──────── RECORDS FOR THIS EXERCISE

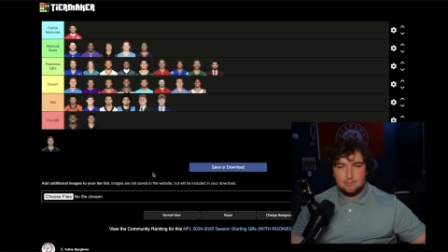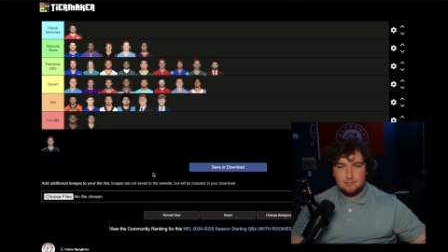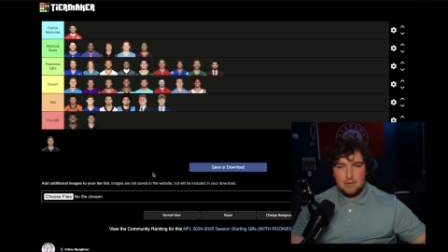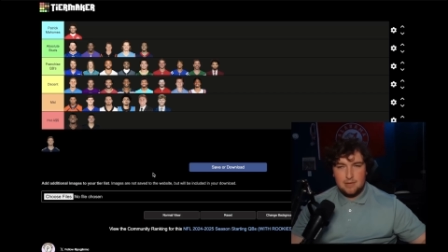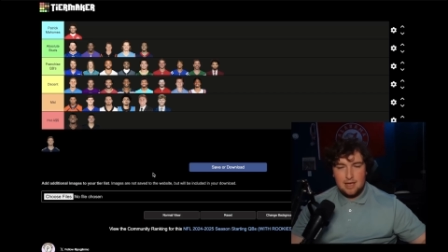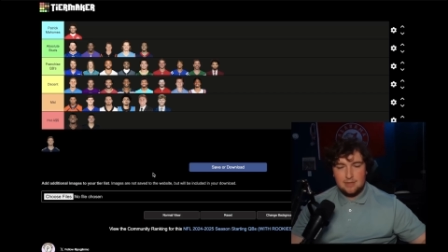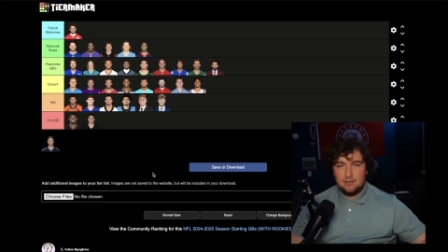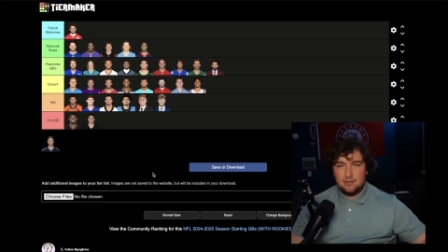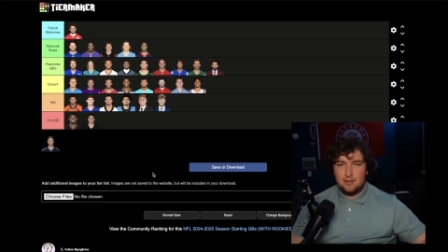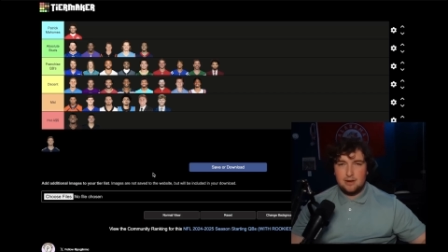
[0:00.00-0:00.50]

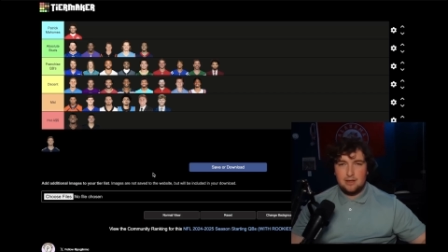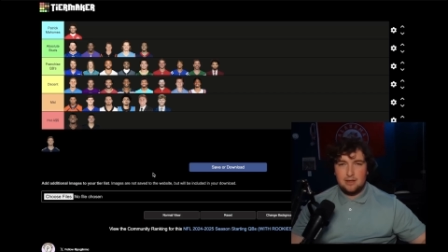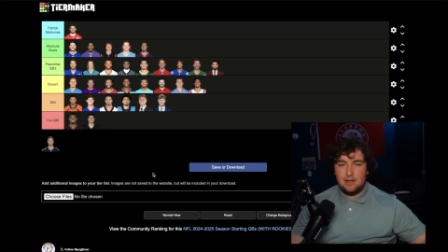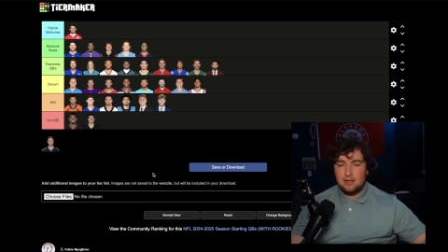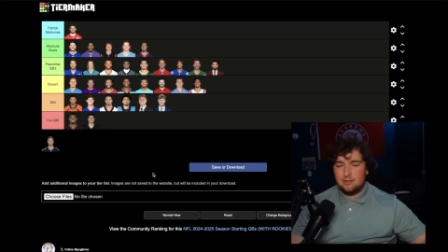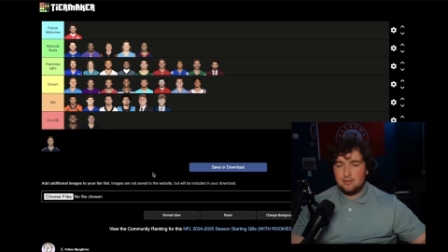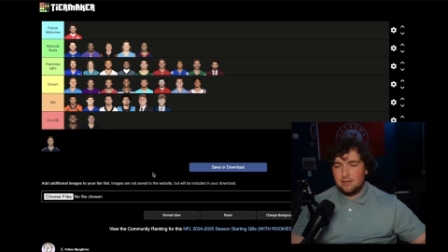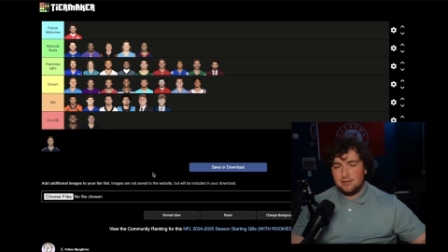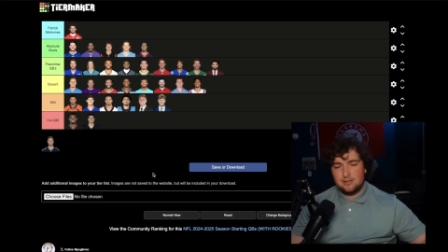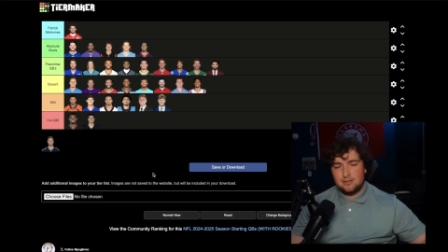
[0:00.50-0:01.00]

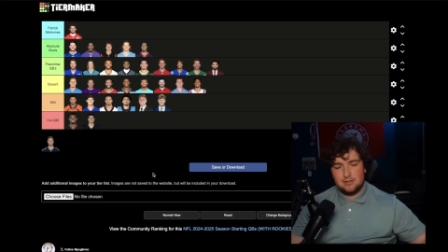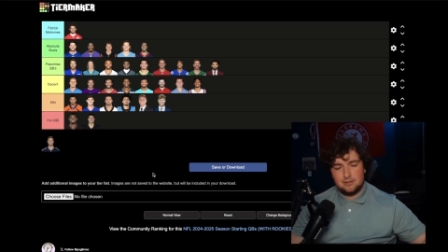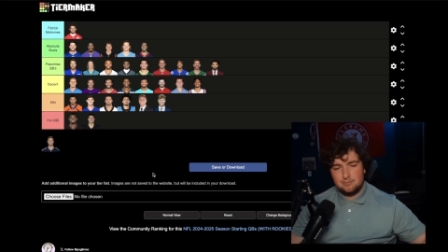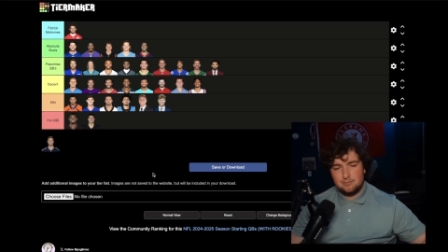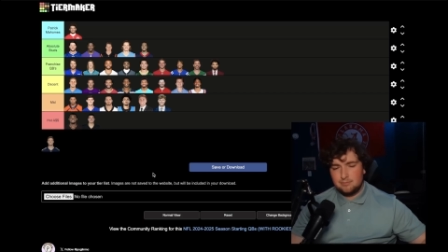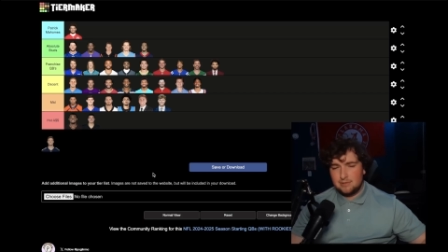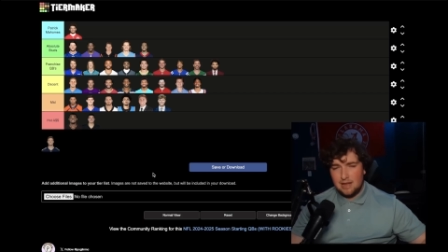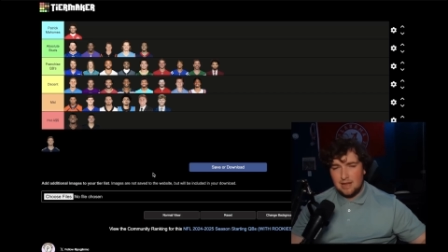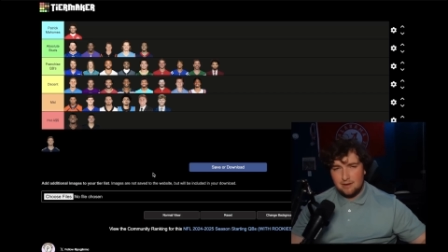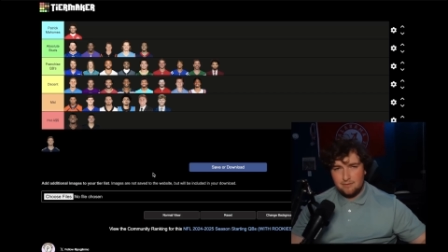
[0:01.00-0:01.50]
athleticism,
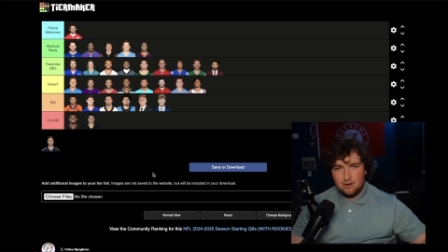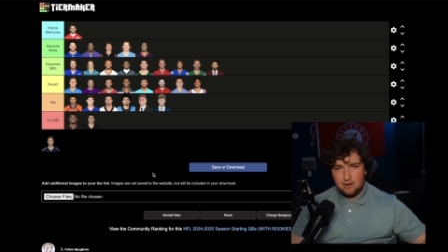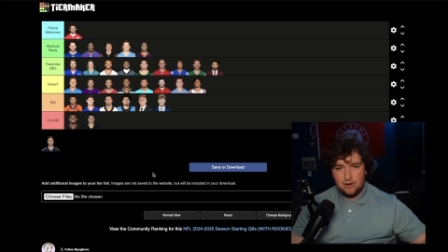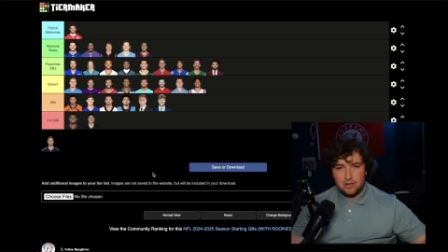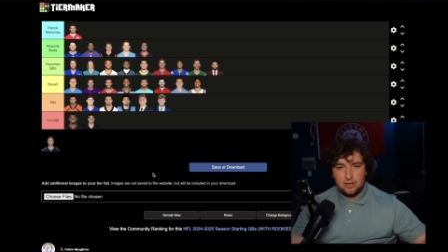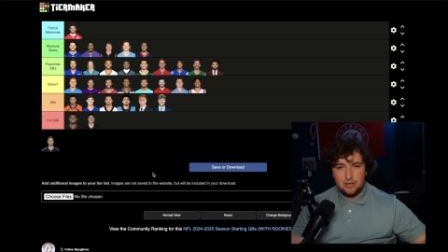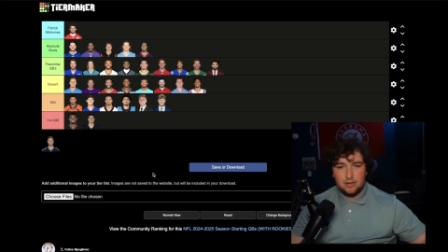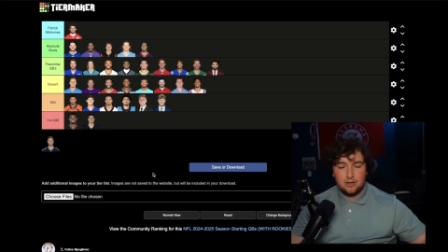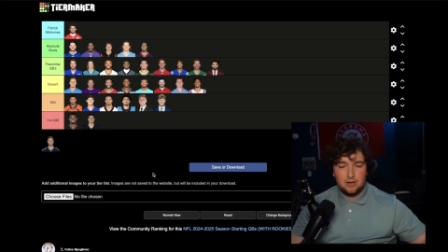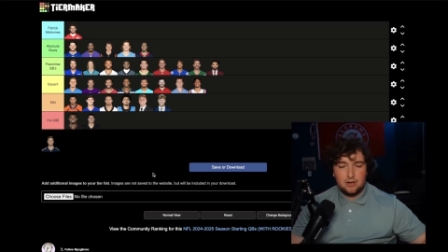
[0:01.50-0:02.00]
not very
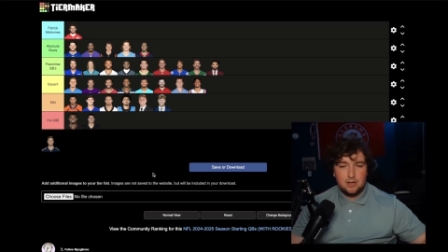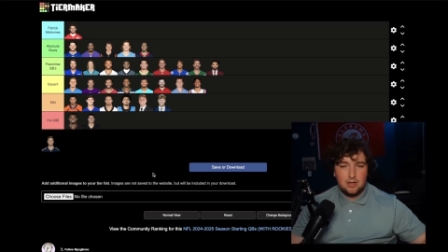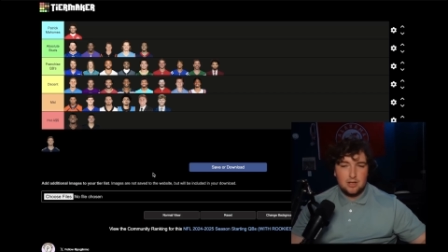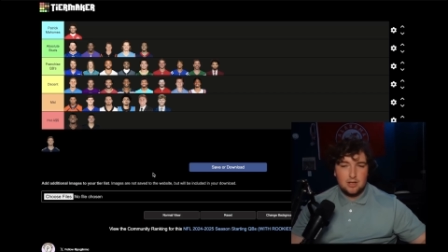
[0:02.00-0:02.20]
good.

────────────────

Write out all the entries again, word for word, and print no images.

[0:00.00-0:00.50]

[0:00.50-0:01.00]

[0:01.00-0:01.50]
athleticism,
[0:01.50-0:02.00]
not very
[0:02.00-0:02.20]
good.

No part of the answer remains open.